### Data to use

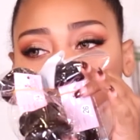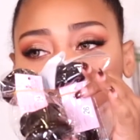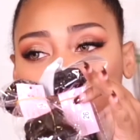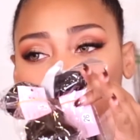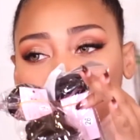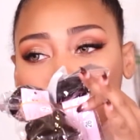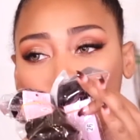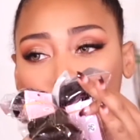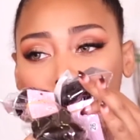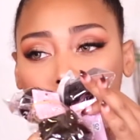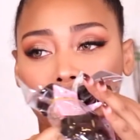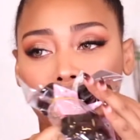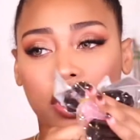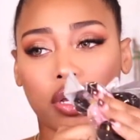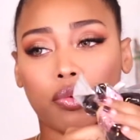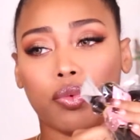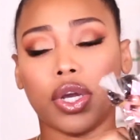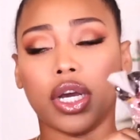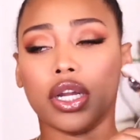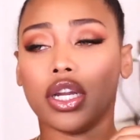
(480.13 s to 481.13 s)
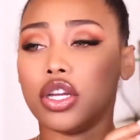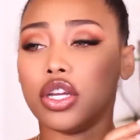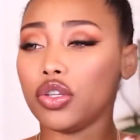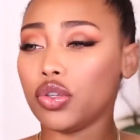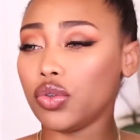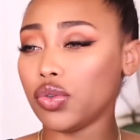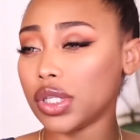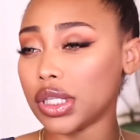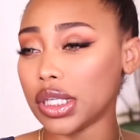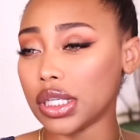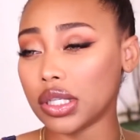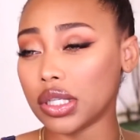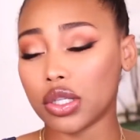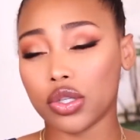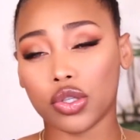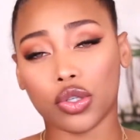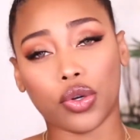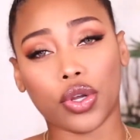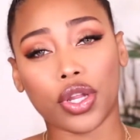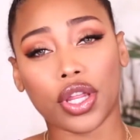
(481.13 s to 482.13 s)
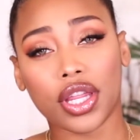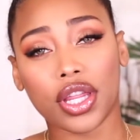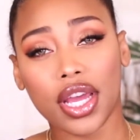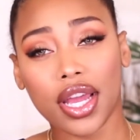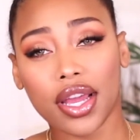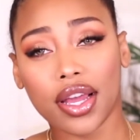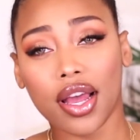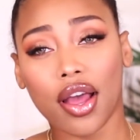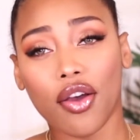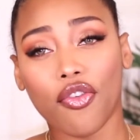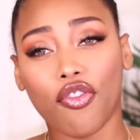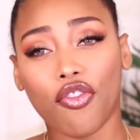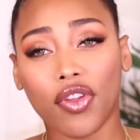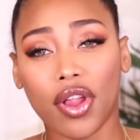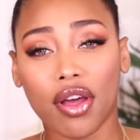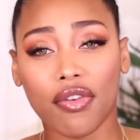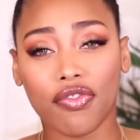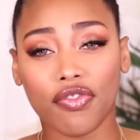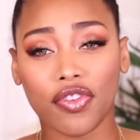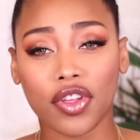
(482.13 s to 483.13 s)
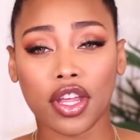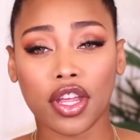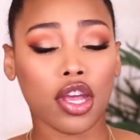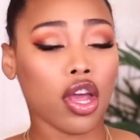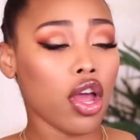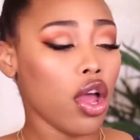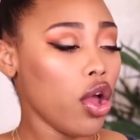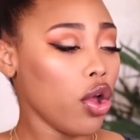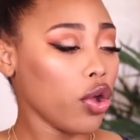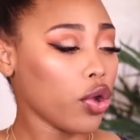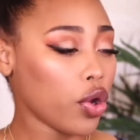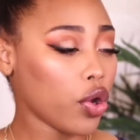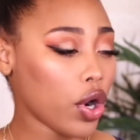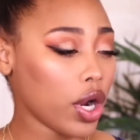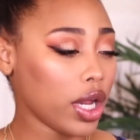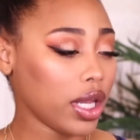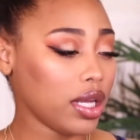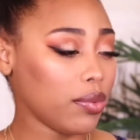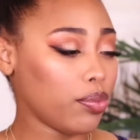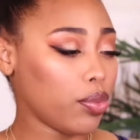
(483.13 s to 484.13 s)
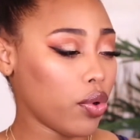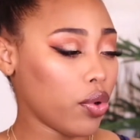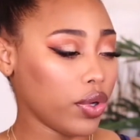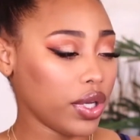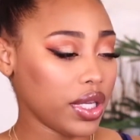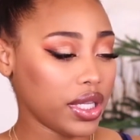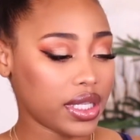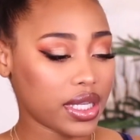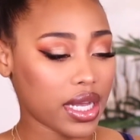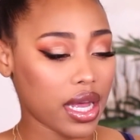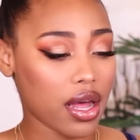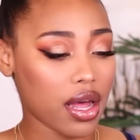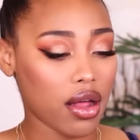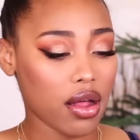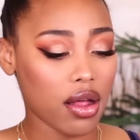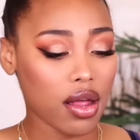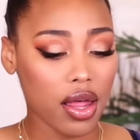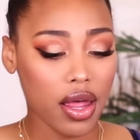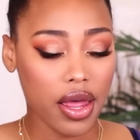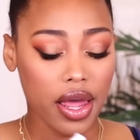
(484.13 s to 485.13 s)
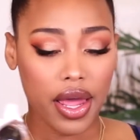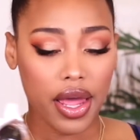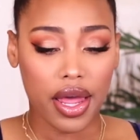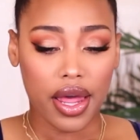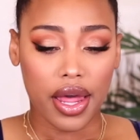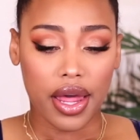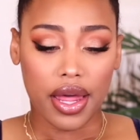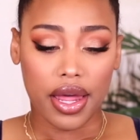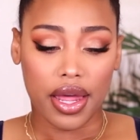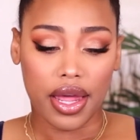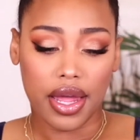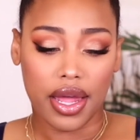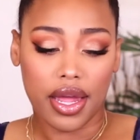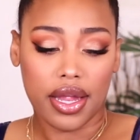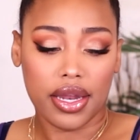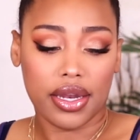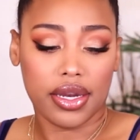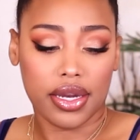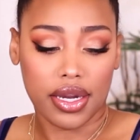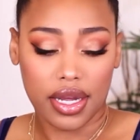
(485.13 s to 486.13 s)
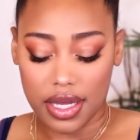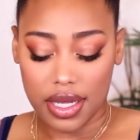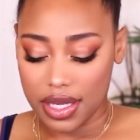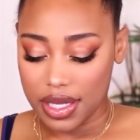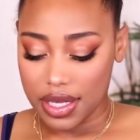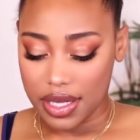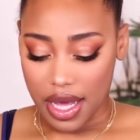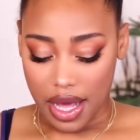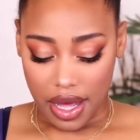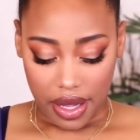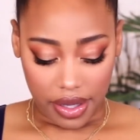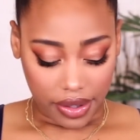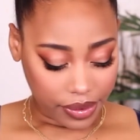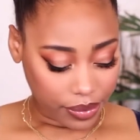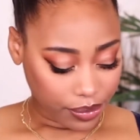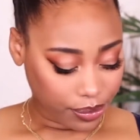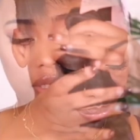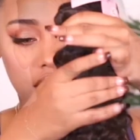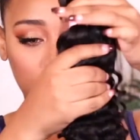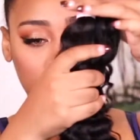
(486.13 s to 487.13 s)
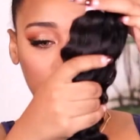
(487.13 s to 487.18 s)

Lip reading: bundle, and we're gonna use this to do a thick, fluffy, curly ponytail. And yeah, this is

### Task objective
Exactly as written, restate all of the data, leaving out the images.

### Response for this exercise
(480.13 s to 481.13 s)
(481.13 s to 482.13 s)
(482.13 s to 483.13 s)
(483.13 s to 484.13 s)
(484.13 s to 485.13 s)
(485.13 s to 486.13 s)
(486.13 s to 487.13 s)
(487.13 s to 487.18 s)

Lip reading: bundle, and we're gonna use this to do a thick, fluffy, curly ponytail. And yeah, this is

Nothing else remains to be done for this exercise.